To be certain, while the renderings shown are logically possible they are not all necessarily probable, though the character classes used are entirely valid. It should be emphasized also that the renderings shown for languages following Amharic do not indicate the acceptable spellings in those languages but demonstrate how the pattern matching outcome would change with the corresponding locales. Indeed when searching for the same terms in a document known to be in the language indicated a matching pattern appropriate for the language would be applied.

The Syllabic Constraint

Owing to the nature of language morphology where derivational rules are developed that rely on consonants and vowels as disassociated entities we expect to be able to apply these rules to written language. In an open syllabary the two (consonant and vowel) are fused together and so a developer is driven to seek out or create tools to isolate these character properties. Regular expressions resources are now indispensable in this field but are somewhat cumbersome to use when applied to syllabaries. The C-V property of a syllable corresponds directly to the rows and columns of the syllabary itself. The syllabic and form classes allow us to match a single character as a member of a group. This is analogous to folding cases ([:ለ:]) or specifying a specific case ([#4#]). However, a limitation appears when we want to specify intersections of the two. An anticipated pitfall would be to attempt:

[መበቀ][#2,4-7#]

which matches two characters in sequence and not a member of the intersection:

[ሙማ-ሞቡባ-ቦቁቃ-ቆ]

A convenient solution is to apply the same logic of the syllabic form matching class in constraint notation.
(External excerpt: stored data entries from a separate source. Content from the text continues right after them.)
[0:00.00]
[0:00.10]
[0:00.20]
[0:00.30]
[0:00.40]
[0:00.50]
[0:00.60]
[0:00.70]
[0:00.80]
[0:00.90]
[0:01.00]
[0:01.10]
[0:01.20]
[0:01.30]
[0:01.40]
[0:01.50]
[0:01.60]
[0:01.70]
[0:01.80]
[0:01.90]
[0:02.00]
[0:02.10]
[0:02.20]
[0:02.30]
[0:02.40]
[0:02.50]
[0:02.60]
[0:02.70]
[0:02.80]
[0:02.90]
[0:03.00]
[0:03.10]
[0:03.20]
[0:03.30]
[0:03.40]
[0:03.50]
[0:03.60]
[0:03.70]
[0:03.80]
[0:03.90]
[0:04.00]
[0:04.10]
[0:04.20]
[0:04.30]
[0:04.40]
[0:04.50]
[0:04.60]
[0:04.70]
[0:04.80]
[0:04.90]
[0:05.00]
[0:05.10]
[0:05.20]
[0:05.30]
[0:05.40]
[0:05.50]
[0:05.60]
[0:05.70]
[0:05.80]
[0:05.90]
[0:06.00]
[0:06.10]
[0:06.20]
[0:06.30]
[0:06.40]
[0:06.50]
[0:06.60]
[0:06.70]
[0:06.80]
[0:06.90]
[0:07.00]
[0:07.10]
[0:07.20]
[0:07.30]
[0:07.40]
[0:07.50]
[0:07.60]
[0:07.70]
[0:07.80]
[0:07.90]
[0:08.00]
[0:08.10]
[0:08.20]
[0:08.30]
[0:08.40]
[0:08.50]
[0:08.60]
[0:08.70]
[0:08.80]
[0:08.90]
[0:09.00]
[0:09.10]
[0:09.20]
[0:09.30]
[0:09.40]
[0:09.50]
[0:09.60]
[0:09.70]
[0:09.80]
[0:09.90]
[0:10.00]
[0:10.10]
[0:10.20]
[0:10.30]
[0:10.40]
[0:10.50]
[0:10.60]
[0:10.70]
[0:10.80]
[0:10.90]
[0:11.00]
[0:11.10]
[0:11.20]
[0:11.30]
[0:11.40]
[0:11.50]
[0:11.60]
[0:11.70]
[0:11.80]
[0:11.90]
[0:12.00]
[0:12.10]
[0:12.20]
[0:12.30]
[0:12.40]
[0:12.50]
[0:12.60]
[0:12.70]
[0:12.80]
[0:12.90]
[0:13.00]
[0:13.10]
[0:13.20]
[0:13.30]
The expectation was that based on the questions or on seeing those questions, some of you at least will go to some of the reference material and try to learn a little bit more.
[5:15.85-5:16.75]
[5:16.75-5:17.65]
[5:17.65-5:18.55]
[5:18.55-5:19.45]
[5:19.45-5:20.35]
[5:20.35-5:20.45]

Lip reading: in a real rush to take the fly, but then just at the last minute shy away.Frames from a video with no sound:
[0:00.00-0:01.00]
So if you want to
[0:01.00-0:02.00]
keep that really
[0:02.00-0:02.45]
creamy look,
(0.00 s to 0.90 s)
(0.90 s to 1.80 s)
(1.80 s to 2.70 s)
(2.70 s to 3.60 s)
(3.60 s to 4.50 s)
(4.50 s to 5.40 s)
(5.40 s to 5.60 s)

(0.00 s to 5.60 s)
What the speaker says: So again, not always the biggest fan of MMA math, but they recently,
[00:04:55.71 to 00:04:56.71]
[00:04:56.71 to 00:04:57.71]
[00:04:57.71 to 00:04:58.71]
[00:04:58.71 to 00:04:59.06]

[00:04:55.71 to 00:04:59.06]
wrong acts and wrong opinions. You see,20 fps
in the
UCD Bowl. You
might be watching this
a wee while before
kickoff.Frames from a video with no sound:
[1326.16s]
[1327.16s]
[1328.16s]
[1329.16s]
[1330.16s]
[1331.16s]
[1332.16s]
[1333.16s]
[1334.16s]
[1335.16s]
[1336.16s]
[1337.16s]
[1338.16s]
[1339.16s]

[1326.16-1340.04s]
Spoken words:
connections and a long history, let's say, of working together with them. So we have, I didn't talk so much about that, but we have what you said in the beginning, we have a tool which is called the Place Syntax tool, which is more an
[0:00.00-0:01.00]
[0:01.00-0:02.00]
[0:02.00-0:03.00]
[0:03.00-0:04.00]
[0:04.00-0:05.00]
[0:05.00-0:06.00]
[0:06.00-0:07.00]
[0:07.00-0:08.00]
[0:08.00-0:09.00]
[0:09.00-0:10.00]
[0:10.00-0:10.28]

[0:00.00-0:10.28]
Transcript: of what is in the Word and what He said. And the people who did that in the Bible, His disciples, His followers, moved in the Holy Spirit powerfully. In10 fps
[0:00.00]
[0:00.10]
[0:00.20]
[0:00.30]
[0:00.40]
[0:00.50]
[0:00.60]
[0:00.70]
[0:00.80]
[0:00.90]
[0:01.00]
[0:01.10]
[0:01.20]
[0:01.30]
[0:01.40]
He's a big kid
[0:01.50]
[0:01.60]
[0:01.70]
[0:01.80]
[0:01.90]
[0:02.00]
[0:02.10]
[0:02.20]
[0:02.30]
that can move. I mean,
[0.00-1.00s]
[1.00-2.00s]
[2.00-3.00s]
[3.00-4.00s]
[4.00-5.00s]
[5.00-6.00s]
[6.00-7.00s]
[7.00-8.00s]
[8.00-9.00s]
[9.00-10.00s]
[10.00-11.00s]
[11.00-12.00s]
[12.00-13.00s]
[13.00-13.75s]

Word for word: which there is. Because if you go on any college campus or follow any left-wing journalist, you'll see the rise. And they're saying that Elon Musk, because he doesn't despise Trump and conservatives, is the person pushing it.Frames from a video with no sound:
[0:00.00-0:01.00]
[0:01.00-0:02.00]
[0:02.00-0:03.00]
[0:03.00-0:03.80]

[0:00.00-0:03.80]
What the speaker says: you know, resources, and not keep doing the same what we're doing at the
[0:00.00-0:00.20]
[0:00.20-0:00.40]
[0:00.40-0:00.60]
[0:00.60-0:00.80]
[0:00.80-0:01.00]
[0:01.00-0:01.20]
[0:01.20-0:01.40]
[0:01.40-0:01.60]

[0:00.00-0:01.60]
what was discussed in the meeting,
[ሙማ-ሞቡባ-ቦቁቃ-ቆ] --> [መበቀ]{#2,4-7#}

or in the negative expression:

[መበቀ]{^#1,3,8-#}

Applied in a small practical example we can develop an expression for the detection of the basic Amharic plural. We can start by defining a word stem as a sequence of syllables (assumed in the Ethiopic context):

$stem = "[:syllable:]+";

which without the utility of the constraint becomes:

/^$stem(({#4#}[ቱታቴት])|({#7#}[ቹቻቼች]))/

and with the expressive power of a syllabic constraint condenses nicely to:

/^$stem(({#4#}ት)|({#7#}ች)){#2,4-6#}/

This is of course a very simple example and it is intended that the power of the operator be evident from visual inspection by those only casually acquainted with regular expressions syntax. Applied to very large and real world text and natural language processing problems we can expect the operator to become an indispensable member of the regular expression toolbox.